Il tipo centrale dei contratti di collaborazione è costituito dalla società, ma altre figure rientrano in quest’ampia categoria (es. contratti di associazione, l’associazione in partecipazione, i contratti agrari e i consorzi).
Conviene quindi esaminare per quali caratteristiche la società si distingue da queste altre figure:
- conferimento dei soci: non può darsi società senza conferimenti, come non può aversi socio senza conferimento.
Questo elemento serve a differenziare la società dall’associazione in partecipazione, nella quale non vi sono conferimenti delle parti e manca un fondo comune. In essa l’associato trasferisce un bene od una somma di denaro in proprietà dell’associante, acquistando un credito ad una parte degli utili dell’impresa o dell’affare considerato.
- esercizio di un’attività economica in comune. Occorre che le parti si propongano di svolgere con i conferimenti un’attività economica, la quale, tra l’altro deve essere esercitata in comune. La gestione è comune quando può essere ricondotta alla volontà di tutti i soci. Oltre alla gestione, comunque, è necessario che anche l’interesse sia comune, in modo tale che tutti i soci possano godere dell’attività, sebbene non sia necessario che essa sia svolta formalmente in nome di tutti (es. società segrete).
Nella società i soci rispetto alla gestione si trovano in una posizione di uguaglianza: non v’è nessuno che possa comandare agli altri od imporre le sue direttive. Nei contratti agrari questa posizione di uguaglianza manca. La disciplina della mezzadria, infatti, è improntata all’esigenza di tutelare il mezzadro, considerato non come socio, ma come lavoratore. Stesso discorso può essere fatto per la colonia parziaria. Affine alla società è invece la soccida, sebbene vi siano delle differenze in ordine alla gestione, attribuita al soccidante nella soccida semplice o parziaria, ed al soccidario nella soccida con conferimento di pascolo.
- scopo di procurare ai soci un vantaggio patrimoniale, un utile, a prescindere che questo sia realizzato dalla società e poi ripartito fra i soci (società lucrative) oppure che sia conseguito direttamente dai soci (società cooperative), e a prescindere anche dal fatto che tale utile consista in un lucro oppure in un risparmio. È invece essenziale che il vantaggio patrimoniale sia destinato ai soci: la società è un istituto egoistico.

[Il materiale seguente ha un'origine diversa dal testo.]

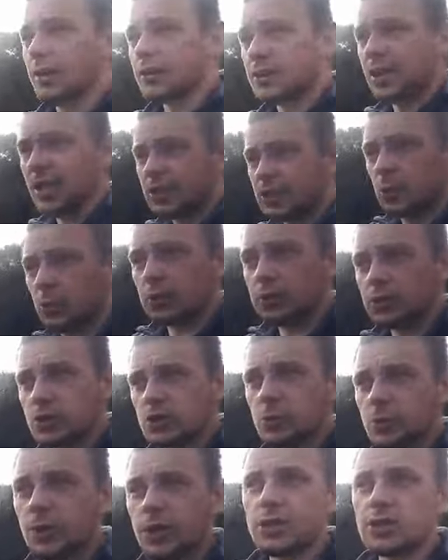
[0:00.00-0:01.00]
get to
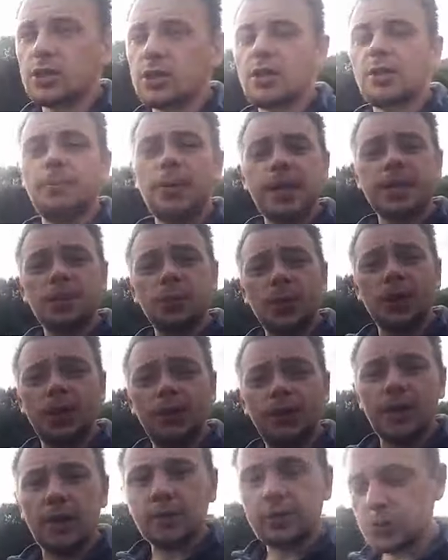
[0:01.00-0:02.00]
Wilson's Bridge and make your way
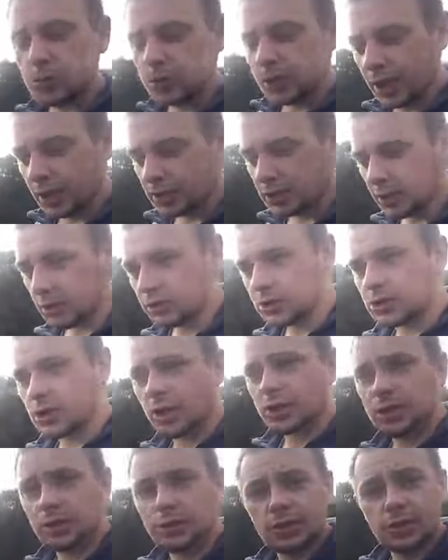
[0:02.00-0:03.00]
around. So it's a nice little
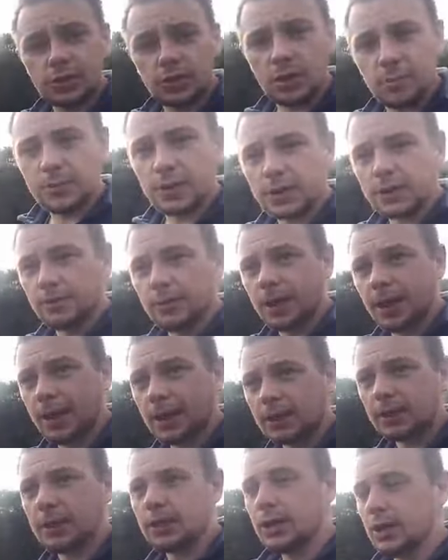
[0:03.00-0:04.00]
circular trip you can
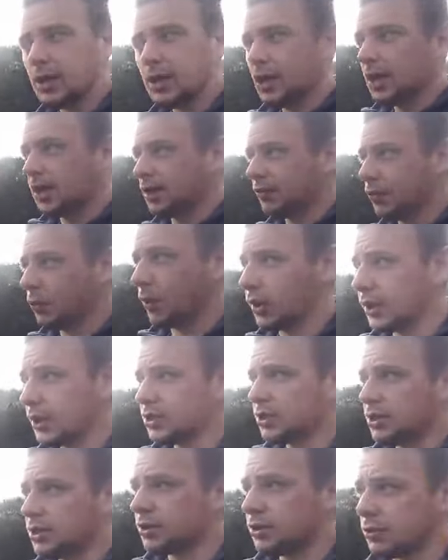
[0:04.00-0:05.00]
make. And if you
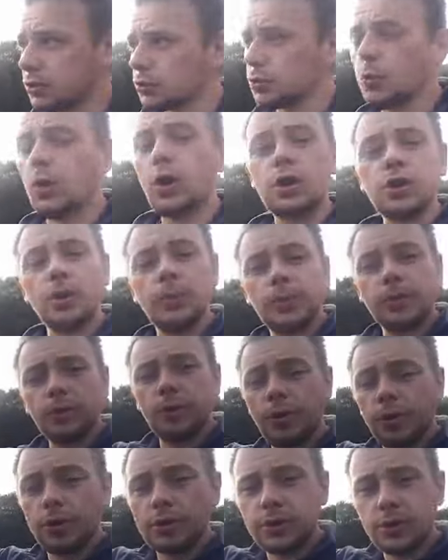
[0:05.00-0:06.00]
wanted, you could just walk up the
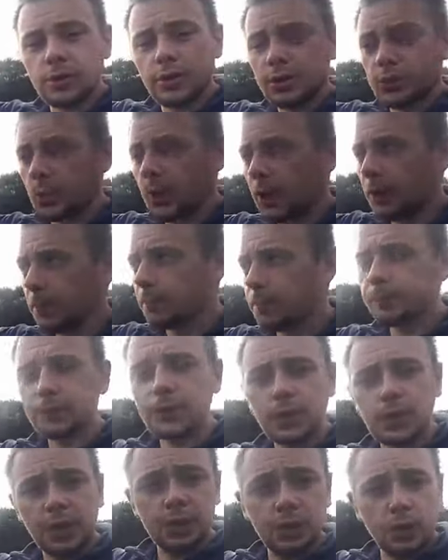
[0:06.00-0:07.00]
road as well
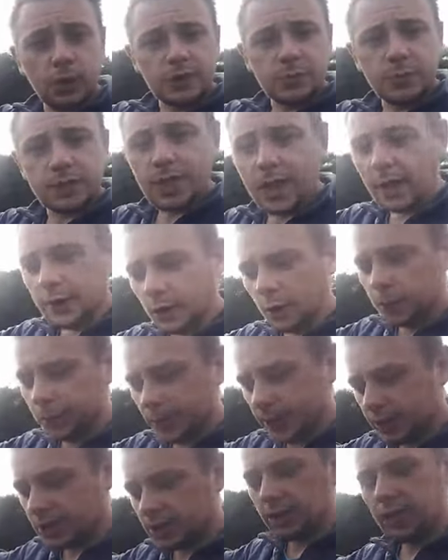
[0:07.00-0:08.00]
and go to Meccano
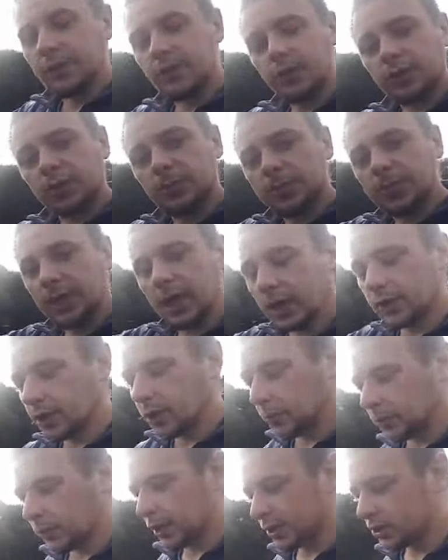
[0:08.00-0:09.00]
Bridge and have a look at
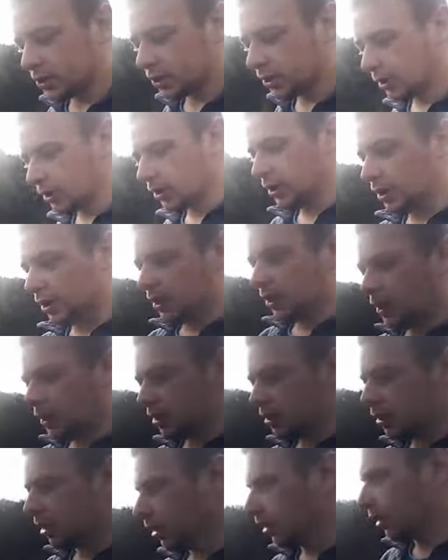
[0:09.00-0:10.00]
Meccano Bridge.
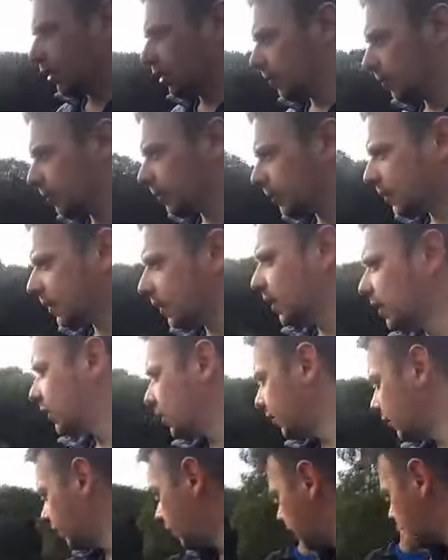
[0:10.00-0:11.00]
Do you
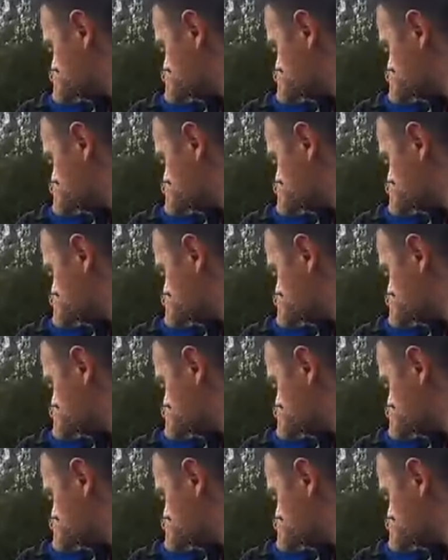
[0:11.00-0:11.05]
think there's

In presenza di un patto esplicito per cui l’utile dell’attività debba essere erogato a scopi di beneficienza o per finalità politiche o religiose, potremmo essere di fronte ad un’attività d’impresa, ma non ad una società. Questo principio, tuttavia, negli ultimi anni è stato messo in discussione dal legislatore che ha avuto occasione di qualificare come società, ad esempio, le società sportive, nelle quali era espressamente esclusa la distribuzione degli utili ai soci. Si propone quindi il problema già noto per le cooperative, ovvero se si possa parlare di società vera e propria o non piuttosto di contratti genericamente associativi rivestiti di forma societaria. A prescindere da quanto detto, comunque, questo terzo elemento, laddove non appaia legislativamente derogato, costituisce pur sempre un valido elemento di differenziazione delle società dalle associazioni.